This article was originally published in Perspective, Volume 19, Number 1, 1995, pp. 28-32.


Using XLISP-STAT to Explore New and Unusual Statistical Paradigms

by Michael Mitchell, Ph.D.

XLISP-STAT is an extension of the Xlisp programming language featuring fundamental statistical building blocks which can be combined to explore new and unusual statistical paradigms more easily than with other traditional software packages. Written by Luke Tierney of the University of Minnesota School of Statistics, XLISP-STAT expands upon the Xlisp language which itself is an extension of Common Lisp. This article briefly describes the capabilities of XLISP-STAT and provides an example XLISP-STAT program which examines how the type I error rate is affected by violations of ANOVA assumptions with simulated data.

XLISP-STAT contains functions which enable users to perform graphical display of data (e.g. histograms, scatter plots, and 3-d spin plots) descriptive statistics (mean, median, standard deviation), and basic statistical procedures (regression and one-way analysis of variance). These fundamental building blocks, when combined with custom written routines, enable a wide range of statistical problems to be studied. Such custom routines can be written by the user, or may be routines developed by a third party. A growing collection of such third party custom routines has been assembled by Jan de Leeuw, Professor of Psychology and Mathematics, Director Interdivisional Program in Statistics, and can be obtained via anonymous ftp to ftp.stat.ucla.edu. Some of these offerings provide functions for:

More information about XLISP-STAT and Jan de Leeuw's UCLA Statistics Program can be viewed on the UCLA Statistics Home Page via the World Wide Web (WWW) at the URL http://www.stat.ucla.edu.

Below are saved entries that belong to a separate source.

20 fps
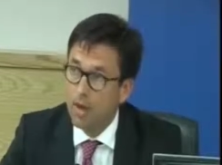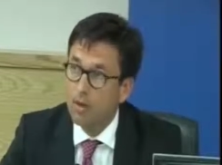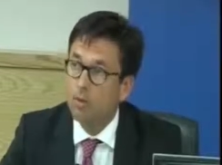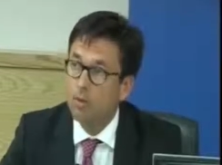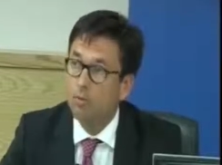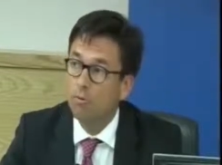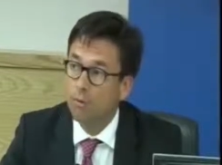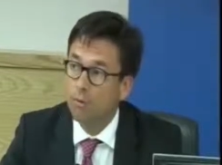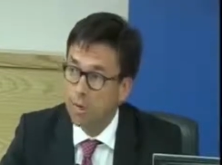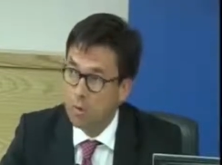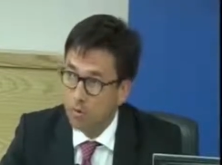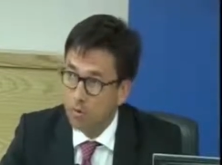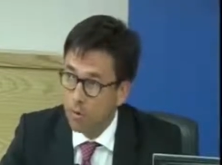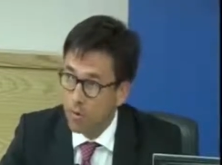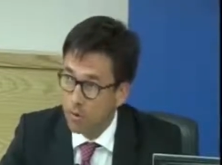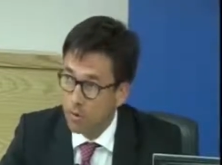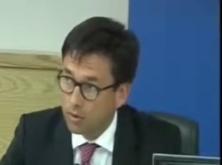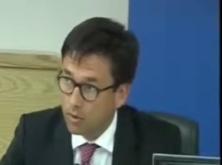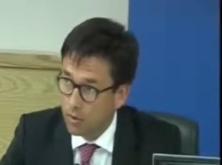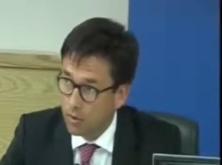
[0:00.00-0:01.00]
and a rich
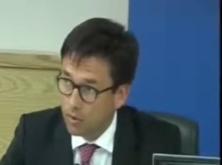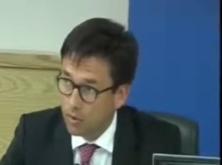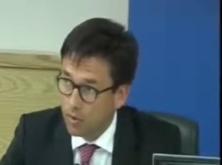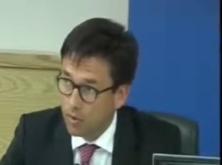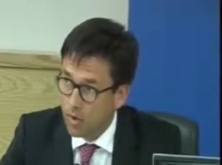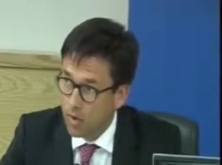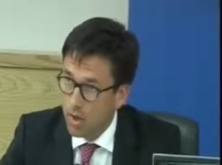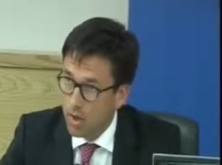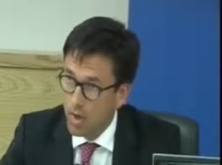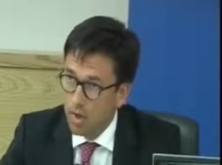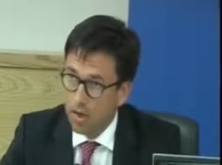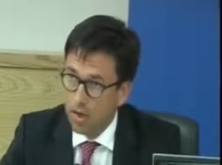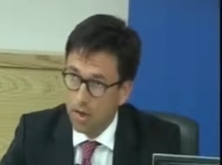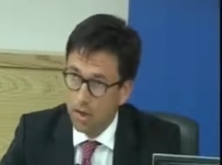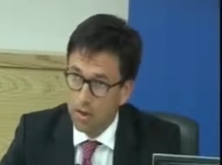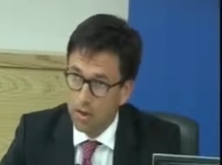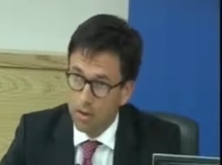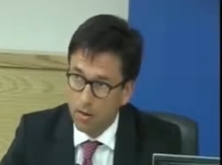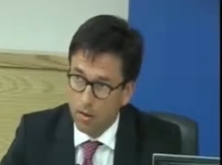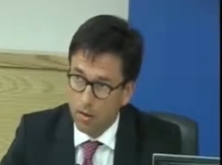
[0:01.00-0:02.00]
one too,
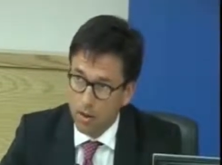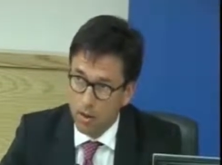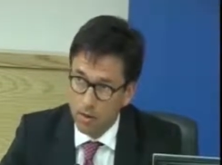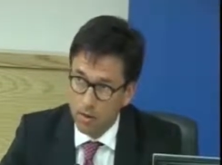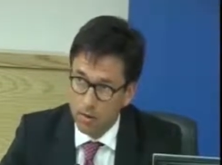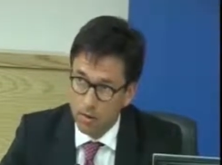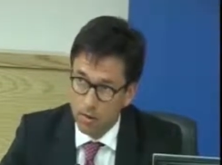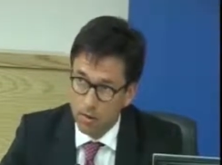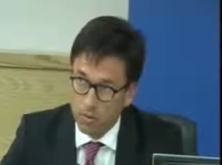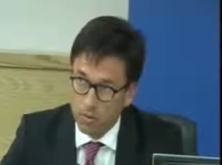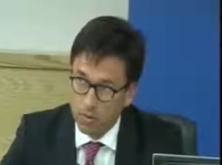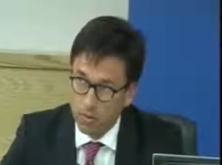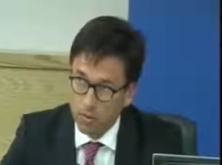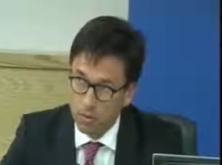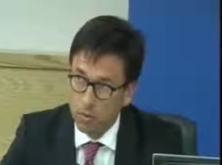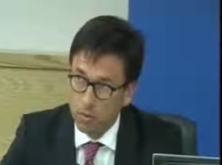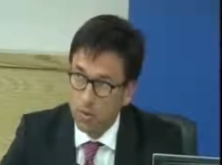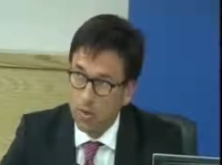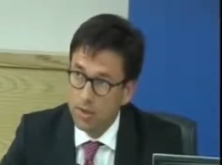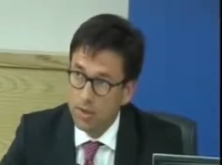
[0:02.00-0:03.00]
and
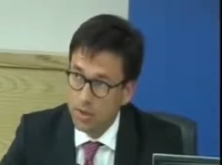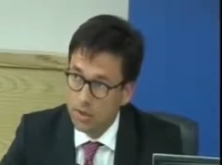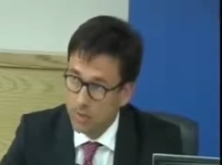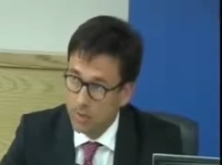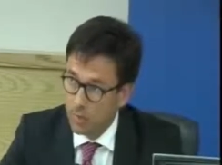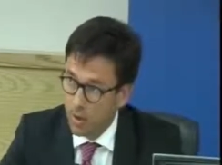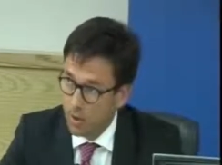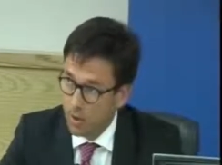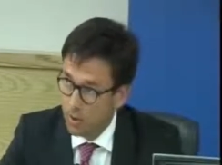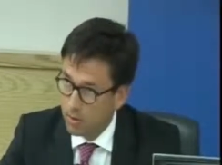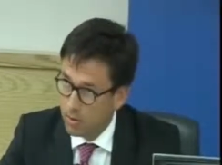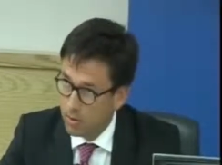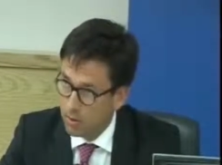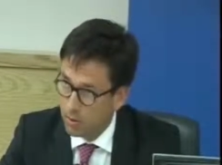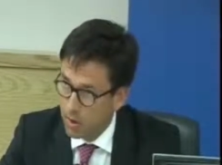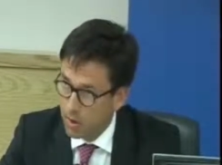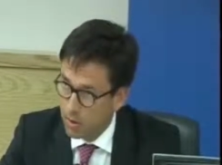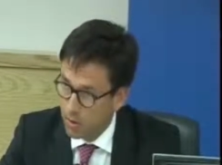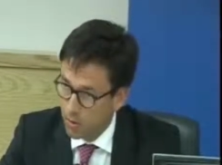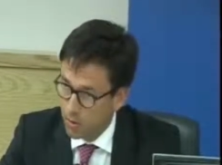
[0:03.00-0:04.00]
US-inspired
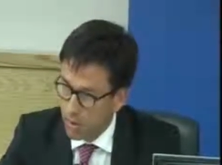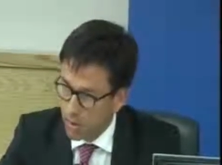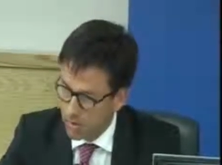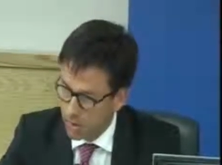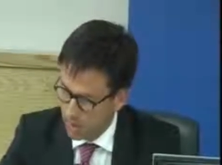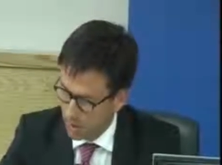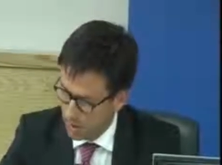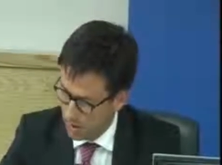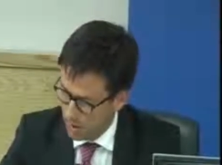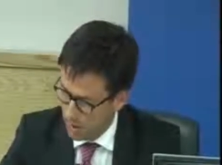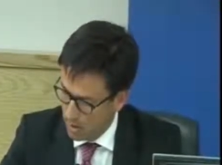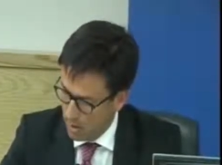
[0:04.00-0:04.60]
in many ways.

Pros and Cons of Using XLISP-STAT

Whether users choose to write their own routines or use those written by others, they should consider the pros and cons associated with each approach. Writing your own routines opens up a world of novel statistical procedures which are not commonly available in standard statistical packages. However, familiarity with the Xlisp language is needed to write and debug such routines, which may be quite time consuming. By contrast, routines written by others may save development time, but users should verify that the routine is performing the expected analysis, and that the results of the analysis are valid.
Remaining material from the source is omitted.